→ Aim of the task: Leave the images aside and output every entry exactly.
········
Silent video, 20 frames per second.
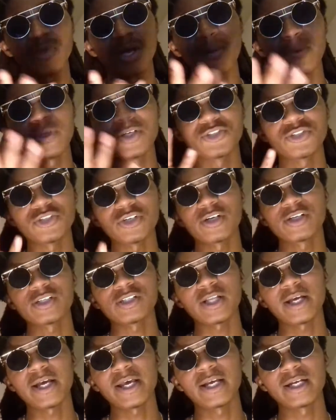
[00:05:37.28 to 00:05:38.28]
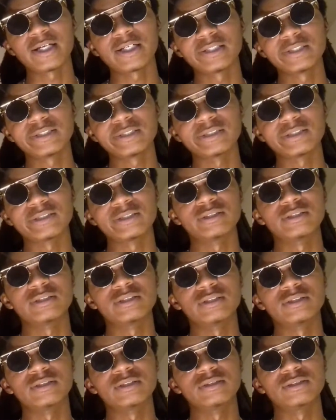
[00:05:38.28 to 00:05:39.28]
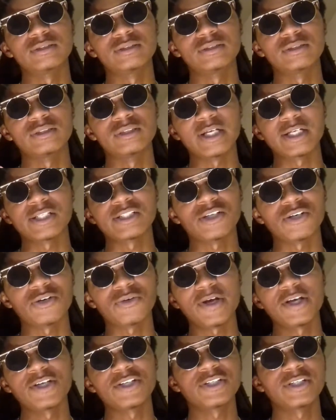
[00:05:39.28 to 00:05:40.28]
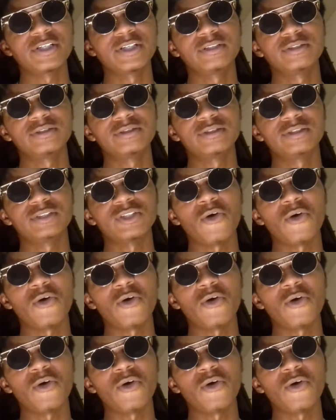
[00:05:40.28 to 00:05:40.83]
I mean, sure, it's like the next generation,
········
→ Solution to this task:
Silent video, 20 frames per second.
[00:05:37.28 to 00:05:38.28]
[00:05:38.28 to 00:05:39.28]
[00:05:39.28 to 00:05:40.28]
[00:05:40.28 to 00:05:40.83]
I mean, sure, it's like the next generation,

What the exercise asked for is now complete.